HOME  |  EXHIBITIONS  |  AYDIN HAMAMI / ONE FOR SORROW, TWO FOR JOY… / April 24 - May 16, 2026
 

Aydin Hamami

One for sorrow, two for joy...

April 24 – May 16, 2026

Mixed media

Artist Statement

How do we measure loss? Or longing? What do we owe those who have left us when we have been left behind?

As an artist, I address the role of the ephemeral at a moment when the handmade feels poised on the brink of obscurity. In a world increasingly shaped by automation, the need for intimacy, imperfection, and personal connection grows stronger. My works are objects born of this need, things shaped by the fleeting and the fragile. They explore how the marks we leave and the objects we touch carry the evidence of our presence on earth, however brief.

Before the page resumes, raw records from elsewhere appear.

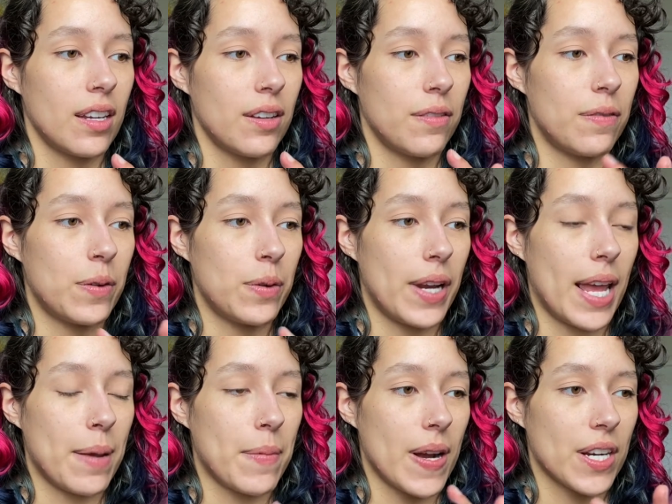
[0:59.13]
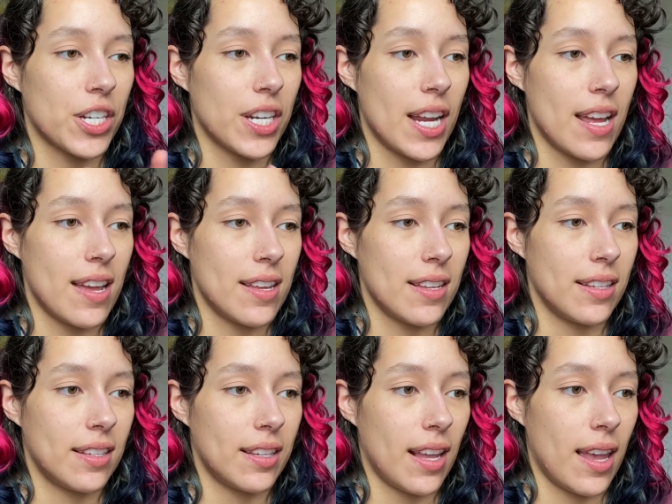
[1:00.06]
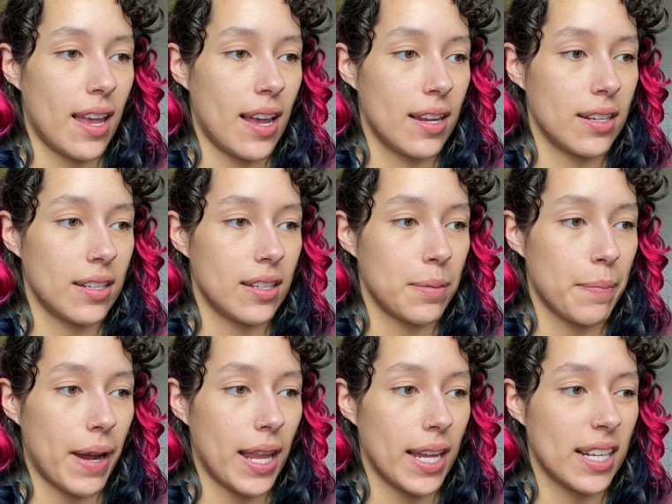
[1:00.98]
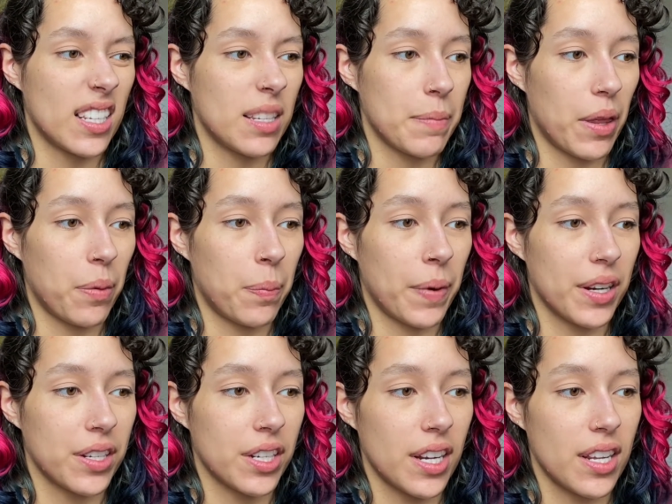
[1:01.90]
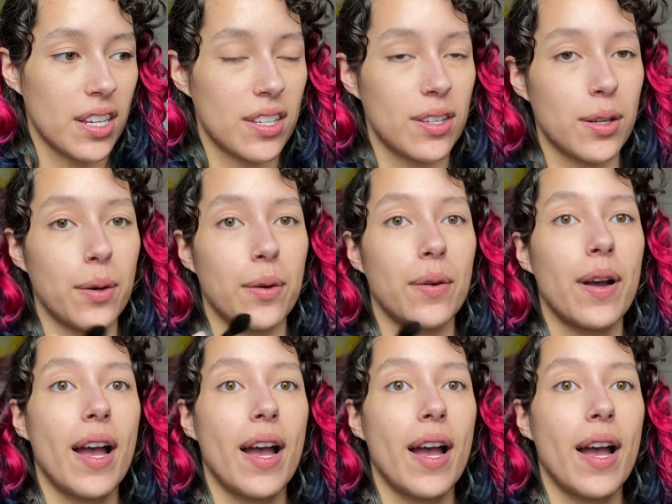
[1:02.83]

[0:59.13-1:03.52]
Food A brushes and my Smith brushes, so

I work with that which has already lived a life - found cloth, bed linens, and fragments of domestic fabric marked by the familiarity of touch, records of memory. These surfaces become the underpinning of my paintings, the physical support for oil, ink, patina, wax, and time. Through these interventions, the familiar becomes subtly alien. Each work feels like an alchemical act, a transformation of discarded matter into something luminous, bodily, tender, and present.

The works in One for Sorrow exist somewhere between art-object and talisman, not fully paintings, and maybe drifting toward arcane utility. They are meditations on personage, grief, loss, and inevitability.

There is a comfort in the stillness of loss that we are reluctant to explore. These pieces begin to.

Aydin Hamami, Studio portrait


Biography

Aydin Hamami (American, b. 1988, Washington DC) is a Los Angeles–based artist whose practice investigates ephemerality, material memory, and the persistence of the handmade. Working with found textiles, stitched fabric, and mixed media, he creates works that occupy a space between painting and object. Working with material that has already lived a life, Hamami transforms domestic and utilitarian matter into surfaces marked by accumulation, alteration, and time. His work considers how touch, absence, and duration become embedded within material, positioning fragility as both a physical condition and a conceptual framework.